Your task is to print all of the data below exactly, with no pictures included.

+++

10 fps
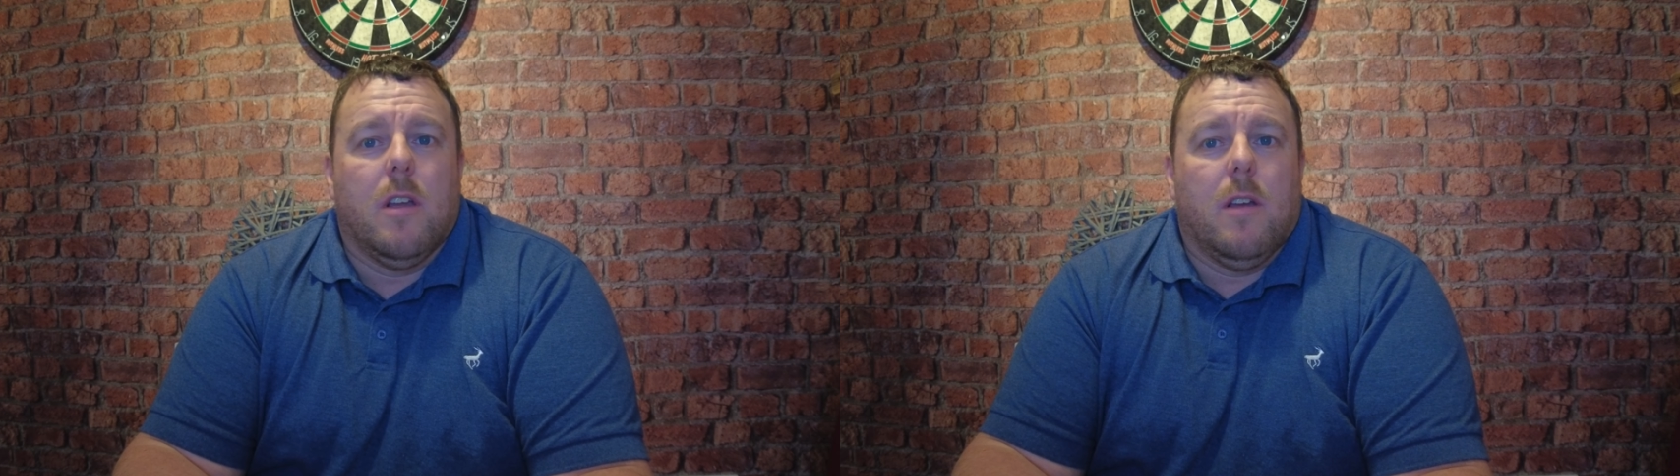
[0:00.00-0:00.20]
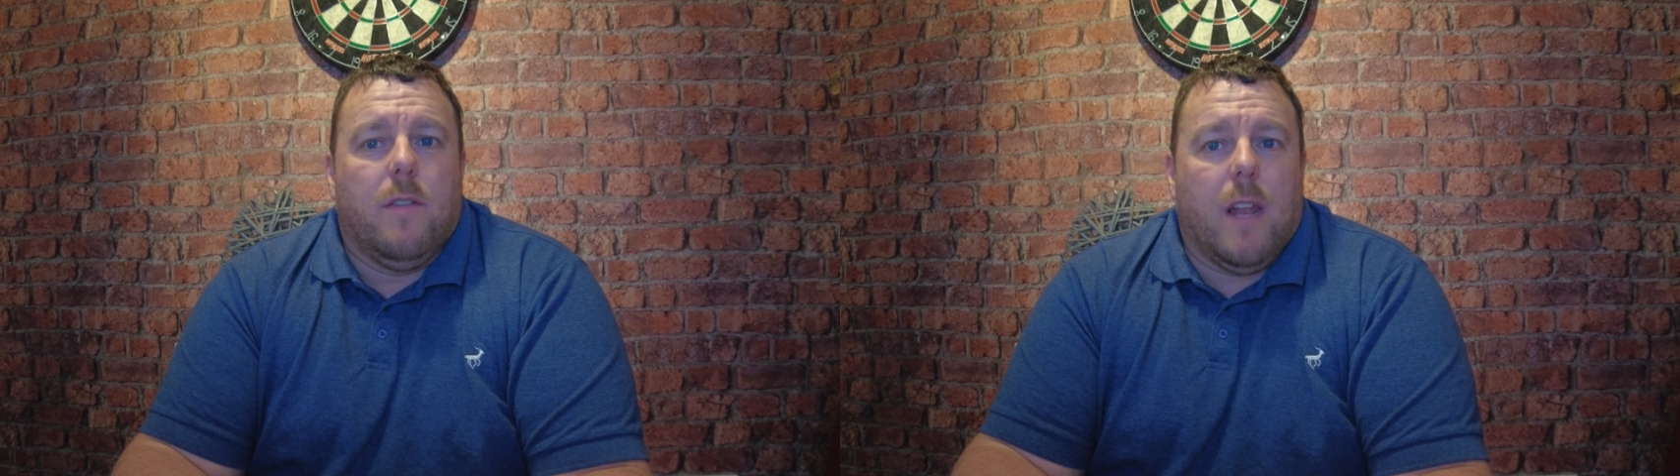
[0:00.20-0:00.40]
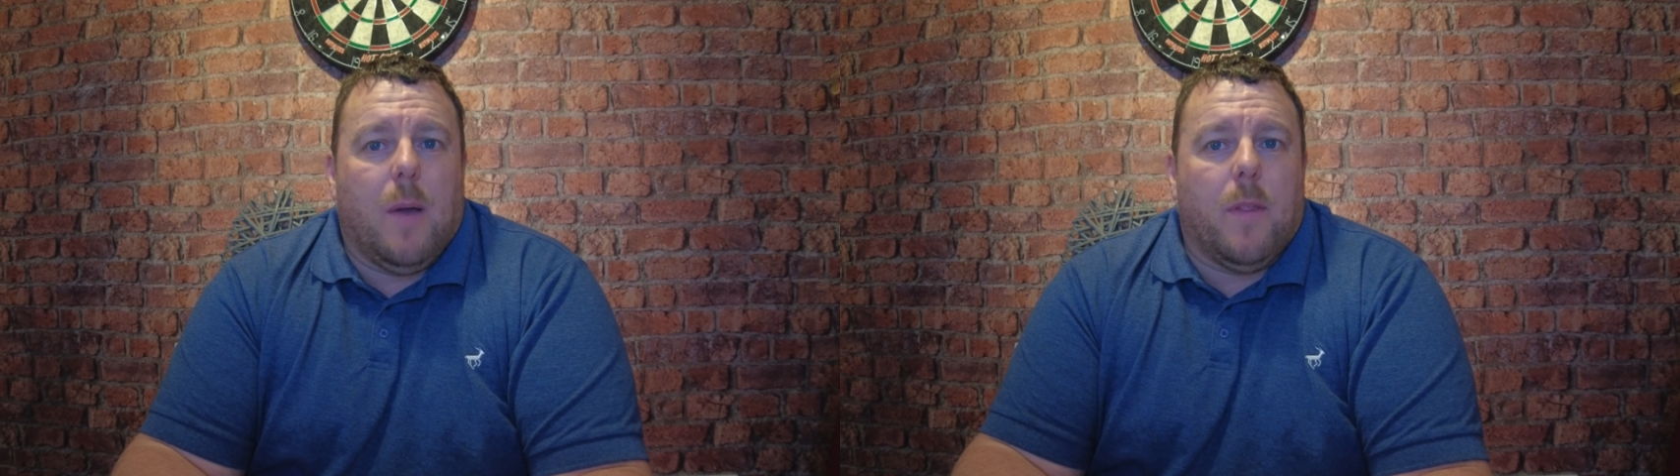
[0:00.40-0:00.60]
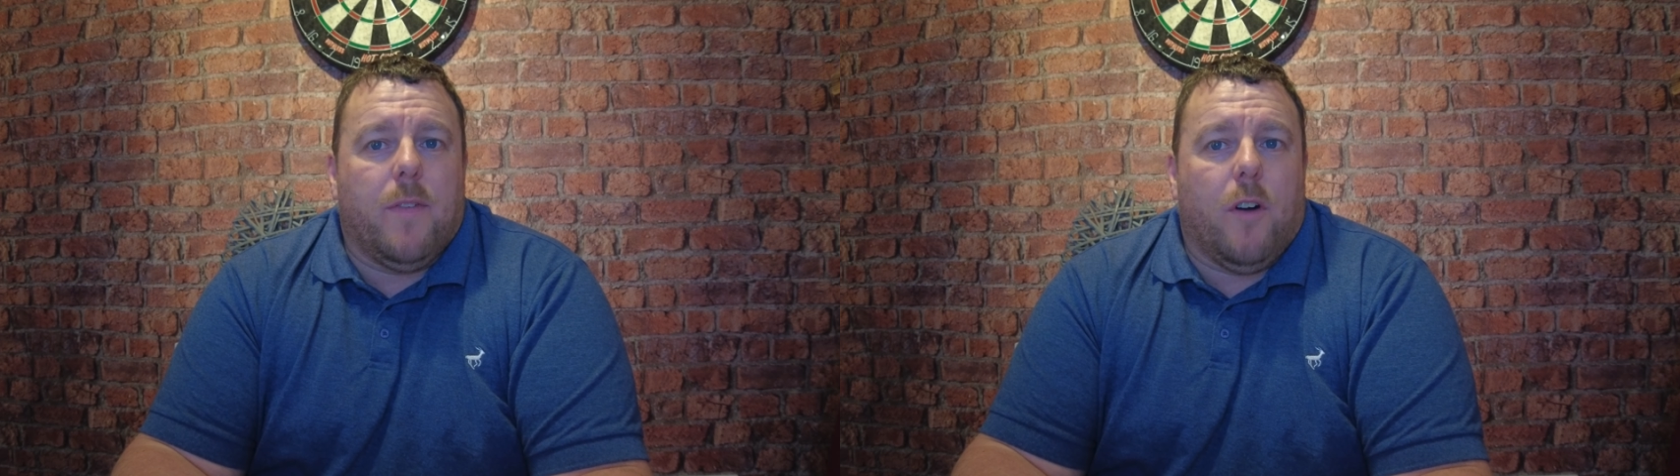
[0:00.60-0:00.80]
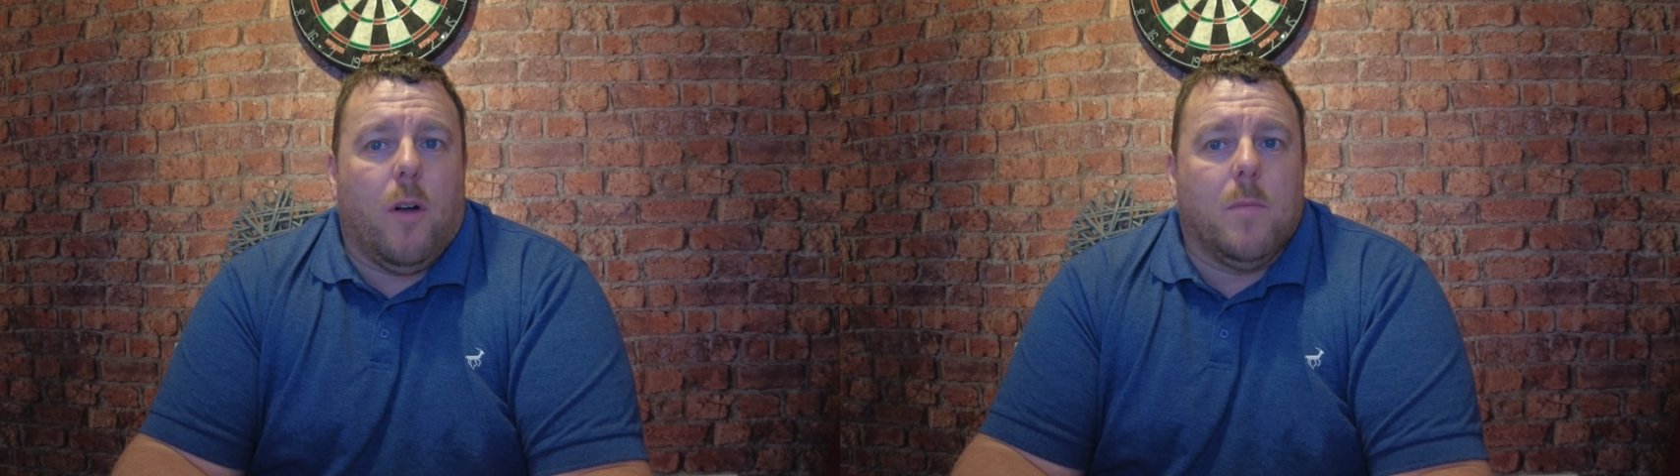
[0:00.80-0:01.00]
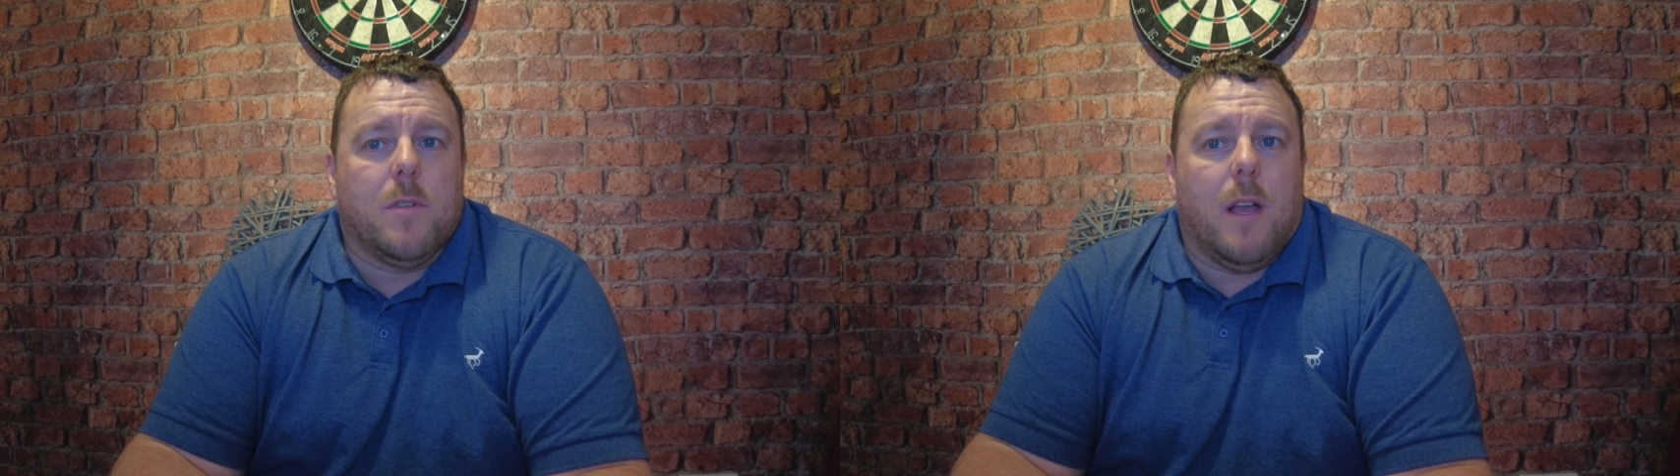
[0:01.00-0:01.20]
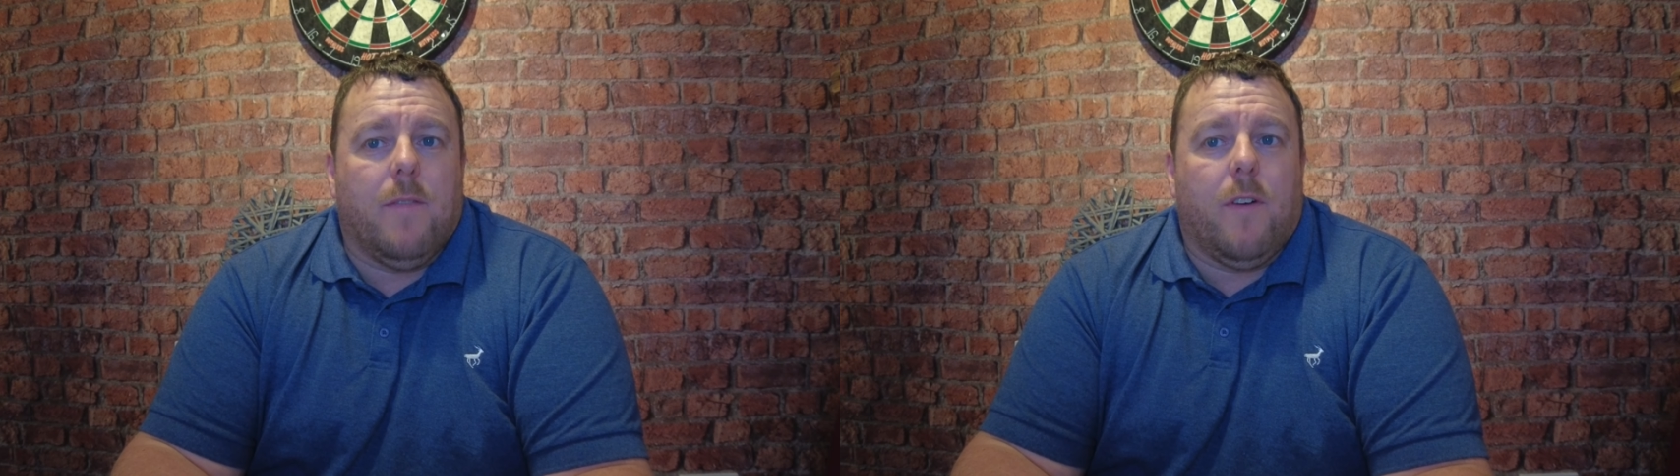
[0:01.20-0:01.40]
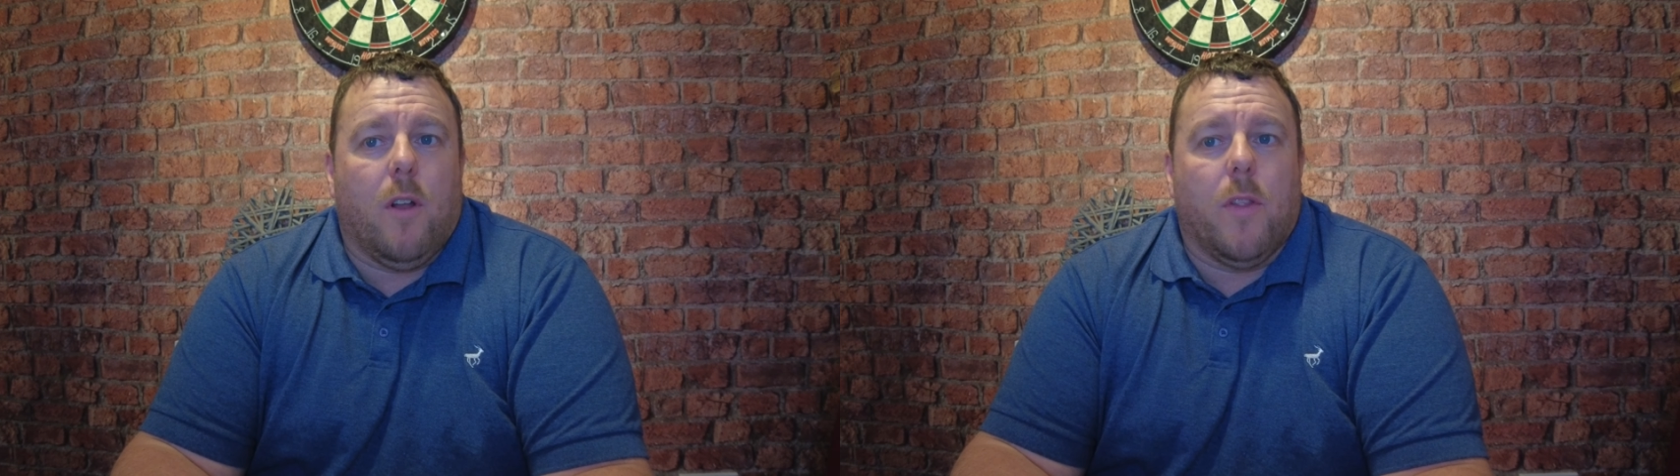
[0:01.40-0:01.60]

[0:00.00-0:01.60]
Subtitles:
fill out the forms and follow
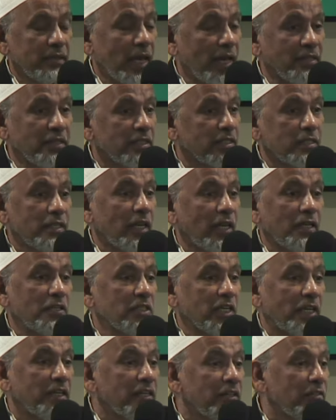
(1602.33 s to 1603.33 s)
that stage,
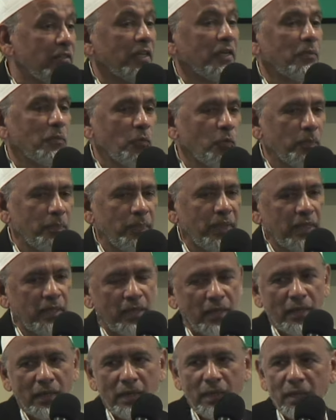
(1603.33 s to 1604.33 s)
anything would
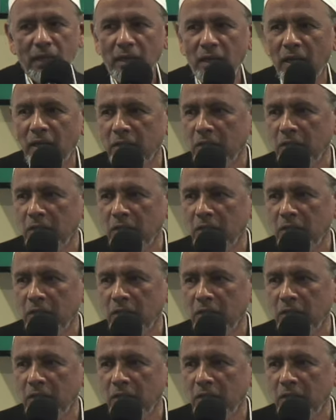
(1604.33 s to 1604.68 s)
be, uh,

+++

(Answer to this exercise):
10 fps
[0:00.00-0:00.20]
[0:00.20-0:00.40]
[0:00.40-0:00.60]
[0:00.60-0:00.80]
[0:00.80-0:01.00]
[0:01.00-0:01.20]
[0:01.20-0:01.40]
[0:01.40-0:01.60]

[0:00.00-0:01.60]
Subtitles:
fill out the forms and follow
(1602.33 s to 1603.33 s)
that stage,
(1603.33 s to 1604.33 s)
anything would
(1604.33 s to 1604.68 s)
be, uh,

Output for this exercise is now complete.